# absolutely devastating! (rant)



## proji (Jul 9, 2011)

i am absolutely horrified about how little most doctors know about thyroid disease and how easily they dismiss it as something serious, i started with symptoms about a year ago, honestly at the beginning it was all very mild nothing that raised a flag.

then suddenly everything started crumbling down, i couldn't eat without adding a few pounds to my frame, everybody was talking about it " oh you are getting fat" , i've always been a yo yo dieter and never had problems losing weight, usually the ups and downs weren't all that noticeable 3 or 4 pounds at xmas, nothing i would worry about and then no matter how many hours i would hit the gym nothing, not a gram, hungry all the time , tired all the time, i felt alienated from everything and most of all ashamed, because i couldn't lose weight !!!!!!

i went to so many doctors even considered getting a gastric ballon!!!!!!! no one believed my weight gain was something related to the thyroid!; so desperate i tried it all , all the diets, everything even started to think it was because i'm turning 30, i started believing it was all in my mind, i think i even went a bit nuts during that time.

first endocrinologist i visited asked me "well don't you think it may be all in your head ?" explode just because the symptoms aren't that evident, doesn't mean i don't need help and i shouldn't be taken seriously!!!, i felt so desperate i wanted to cry and scream and well even kick someone...... i felt so angry.

i knew it wasn't my diet doing this to me, i knew i wasn't doing anything out of the ordinary to have such a reaction, finally after 6 months looking for an answer ( and a good endocrinologist) i was diagnosed with hypothyroidism, honestly i wasn't aware of how devastating this can be, you don't hear enough about this, and once you do you think " ok maybe is not that bad" ,i mean how bad can it be, when no one is making a big fuss when i say i am hypothyroid right??, WRONG i found out people can be so utterly cruel and ignorant about this condition, they have no idea how crippling and horrible it can be.

that when you say "i'm tired" it means utterly tired, as in i can't even move to save my life, they still think deep inside you are just lazy.

even my other doctors dismiss it as something not that alarming "oh but you are young you'll lose the weight don't worry !", that's probably the most infuriating !!!!!, I CAN'T LOSE A POUND, I SIMPLY CAN'T ! i mean haven't they spent 10+ years in school to know that !!!!

the mood swings and this one is the one that really got under my skin, how comes no one tells you about the mood swings and the anger that comes with this condition?, i am truly in awe about this, even when you search thyroid it is never listed as one of the symptoms, how is that possible ?????; how can they dismiss something so obvious, not everybody gets depressed, some people like me get angry, it should be considered a symptom.

i have been taking levothyroxine for 3 months now and it feels ok, but there are days when honestly i don't even feel like getting out of bed, i feel miserable, i feel so very inadequate.

i mean is it always this horrible ?, does it gets better?
help.


----------



## Andros (Aug 26, 2009)

proji said:


> i am absolutely horrified about how little most doctors know about thyroid disease and how easily they dismiss it as something serious, i started with symptoms about a year ago, honestly at the beginning it was all very mild nothing that raised a flag.
> 
> then suddenly everything started crumbling down, i couldn't eat without adding a few pounds to my frame, everybody was talking about it " oh you are getting fat" , i've always been a yo yo dieter and never had problems losing weight, usually the ups and downs weren't all that noticeable 3 or 4 pounds at xmas, nothing i would worry about and then no matter how many hours i would hit the gym nothing, not a gram, hungry all the time , tired all the time, i felt alienated from everything and most of all ashamed, because i couldn't lose weight !!!!!!
> 
> ...


I welcomed you on your other post.
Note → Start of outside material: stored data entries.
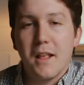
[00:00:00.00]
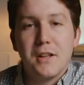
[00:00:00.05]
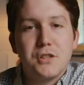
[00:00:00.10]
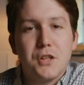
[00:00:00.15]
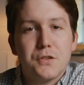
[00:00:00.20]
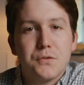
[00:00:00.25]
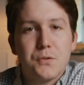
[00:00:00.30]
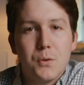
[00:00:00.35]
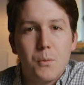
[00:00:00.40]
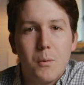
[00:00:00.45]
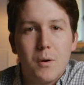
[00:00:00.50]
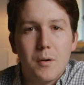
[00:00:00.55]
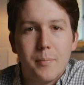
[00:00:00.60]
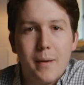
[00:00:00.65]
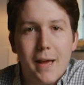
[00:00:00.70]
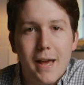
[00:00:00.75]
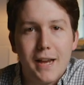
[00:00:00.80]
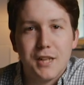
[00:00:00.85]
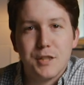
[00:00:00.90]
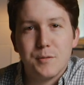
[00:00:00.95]
Just for the one
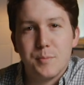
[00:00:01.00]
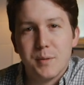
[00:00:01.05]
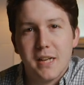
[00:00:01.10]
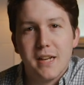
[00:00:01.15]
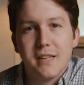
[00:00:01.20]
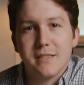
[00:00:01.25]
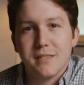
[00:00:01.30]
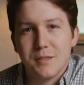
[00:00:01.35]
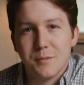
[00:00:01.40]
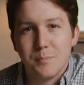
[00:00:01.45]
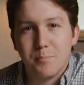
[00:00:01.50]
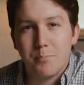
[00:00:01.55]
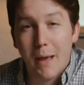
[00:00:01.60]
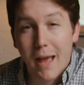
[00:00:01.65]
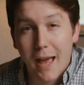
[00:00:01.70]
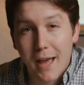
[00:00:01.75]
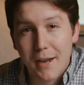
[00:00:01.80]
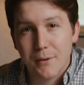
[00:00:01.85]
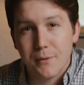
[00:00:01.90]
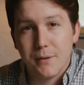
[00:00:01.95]
package because it's
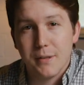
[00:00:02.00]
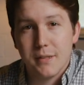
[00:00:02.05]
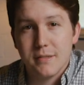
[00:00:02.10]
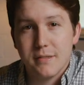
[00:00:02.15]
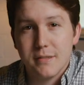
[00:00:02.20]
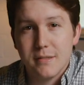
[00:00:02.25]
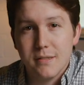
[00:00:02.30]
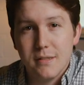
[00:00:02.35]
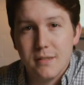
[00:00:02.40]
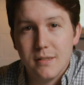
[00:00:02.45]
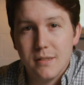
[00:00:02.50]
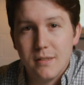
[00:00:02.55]
batteries.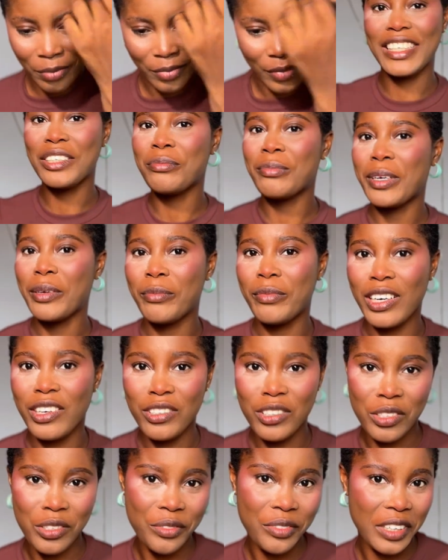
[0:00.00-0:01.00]
Did my
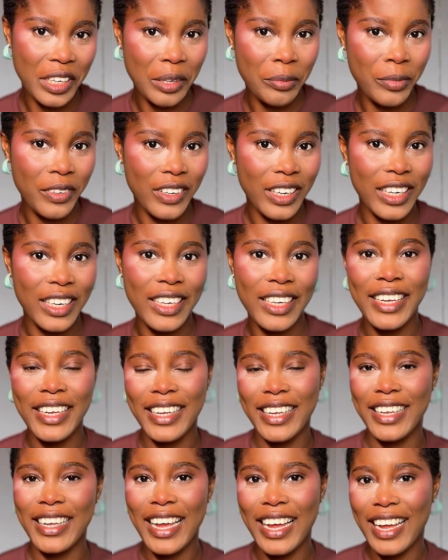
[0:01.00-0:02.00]
brows off camera,
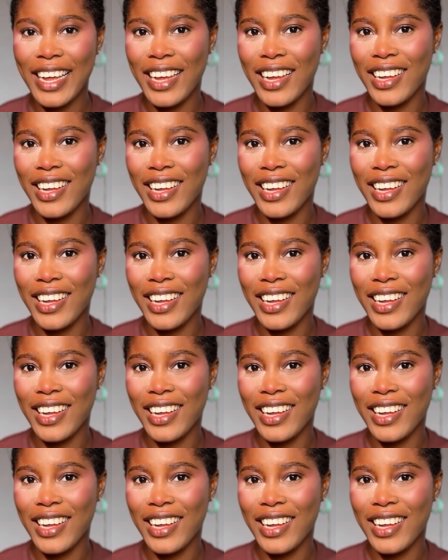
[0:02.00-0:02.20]
yeah,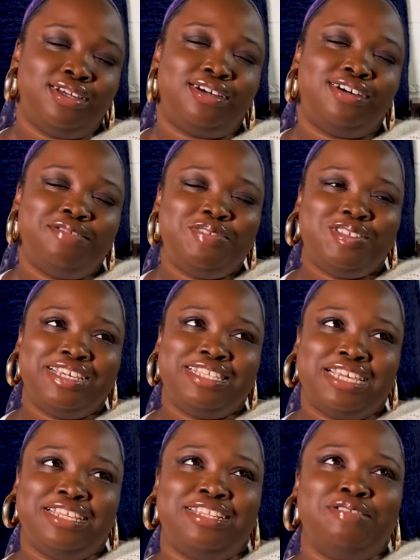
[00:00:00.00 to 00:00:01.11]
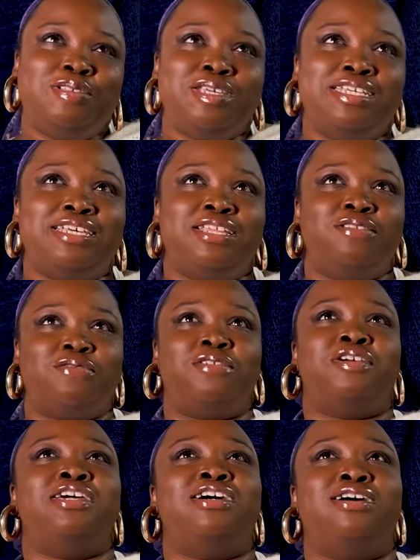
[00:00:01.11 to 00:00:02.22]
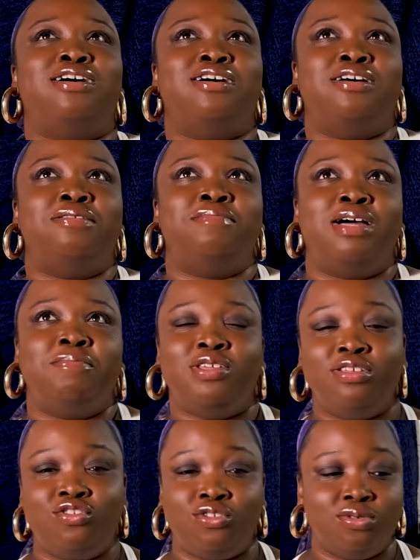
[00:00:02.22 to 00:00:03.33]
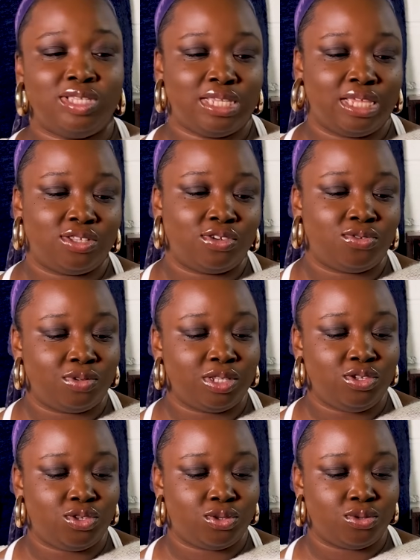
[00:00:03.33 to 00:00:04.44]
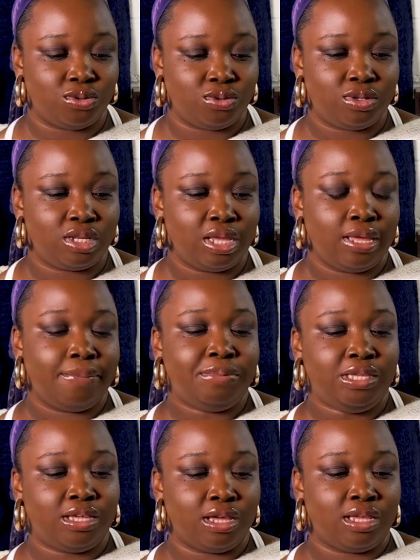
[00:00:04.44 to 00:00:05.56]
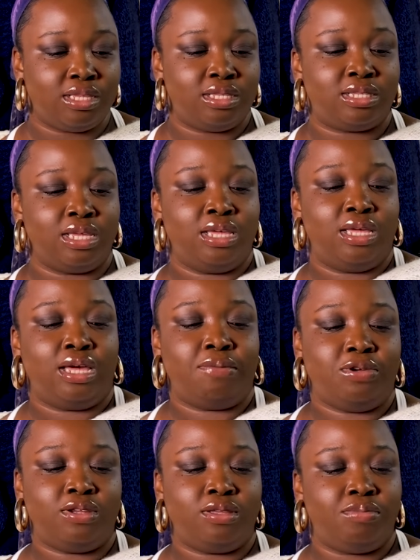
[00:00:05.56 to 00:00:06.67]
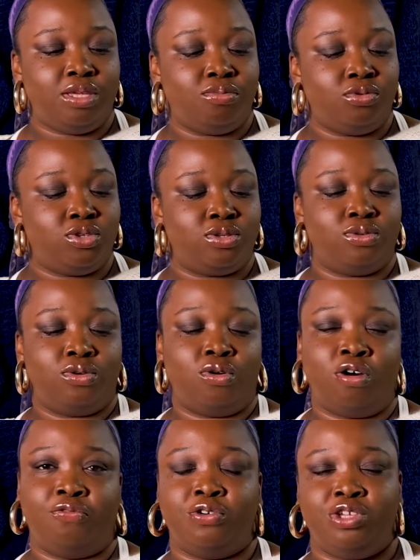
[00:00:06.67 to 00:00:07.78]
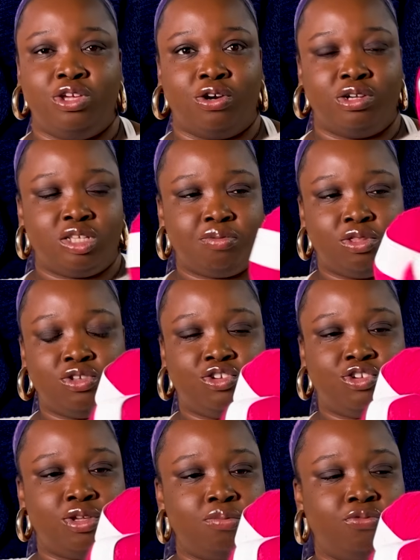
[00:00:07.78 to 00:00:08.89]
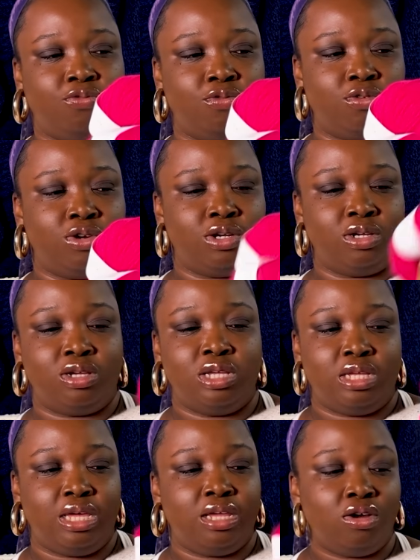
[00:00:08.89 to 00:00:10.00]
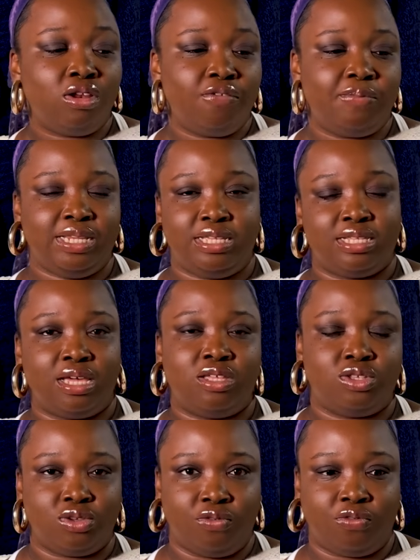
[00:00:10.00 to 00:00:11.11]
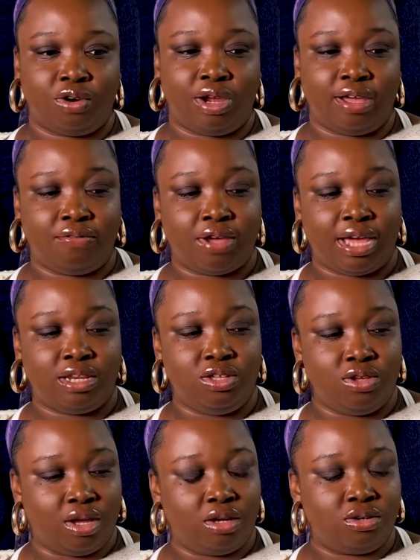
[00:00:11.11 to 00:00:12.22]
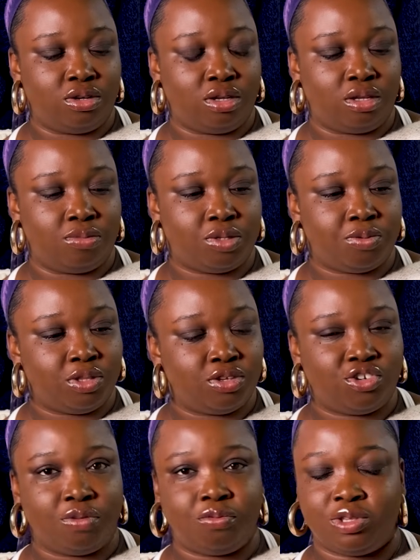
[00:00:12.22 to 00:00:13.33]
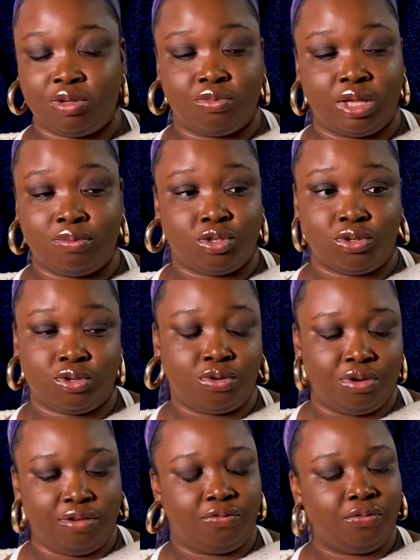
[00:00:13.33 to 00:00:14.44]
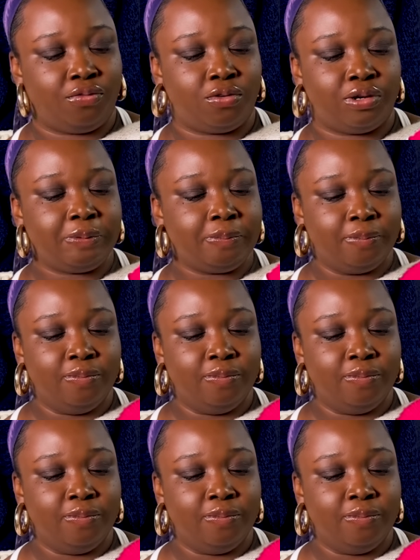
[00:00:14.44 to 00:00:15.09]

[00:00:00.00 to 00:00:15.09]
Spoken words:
Oh, I'm so excited. I'm so excited for it. I'm gonna choose testers really soon because I'm gonna be able to offer yarn sponsorship for, and all of my designs so far I've had yarn sponsorship, which I'm so grateful for.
Let's stick to this one thread so we can track everything.

The first thing I know we all would like to see would be your most recent lab results with the ranges. We need the ranges as they differ from lab to lab.

Have you had any antibodies' tests run? What dose of Levothyroxine are you currently on and is this the original dose?

It gets better with some help and knowledge. That is why we are here.


----------



## proji (Jul 9, 2011)

thank you for your sweet welcome , i am truly happy i found this place this is all so new to me !

my last lab results were:

(T3)	1.15 0.58 - 1.59 ng/mL
(T4)	7.65 4.87 - 11.72 μg/dL
(T4 free)	0.92 0.70 - 1.48 μg/dL
TU	24.42 24.0 - 39.0 %
(TSH)	2.20 0.35 - 4.94 ng/dL
(T7)	1.87 1.19 - 3.55

and i am taking two pills of levothyroxine 25mcg

thanks you so much , honestly i have no idea what i am really dealing with


----------



## proji (Jul 9, 2011)

sorry forgot the original dose was half a pill for two weeks and then one pill, next month he increased it to one and a half for one week and then 2 pills


----------



## webster2 (May 19, 2011)

Many of the symptoms of thyroid disease are the symptoms of other things, so it seems to get pushed down the list. My first troubles began 20 years ago, and thyroid was not even in the top 5 of things they checked. This time it was the second thing. Progress? I can only hope!

You will find understanding, comfort, encouragement, and knowledge here. Don't despair, everyone here knows fatigue, mood swings etc. Feel free to tell what you need. For me, it is a relief to be able to mention "thyroid", and not bore someone to death. My husband is understanding and kind, but I think he is relieved I have an outlet for all things thyroid!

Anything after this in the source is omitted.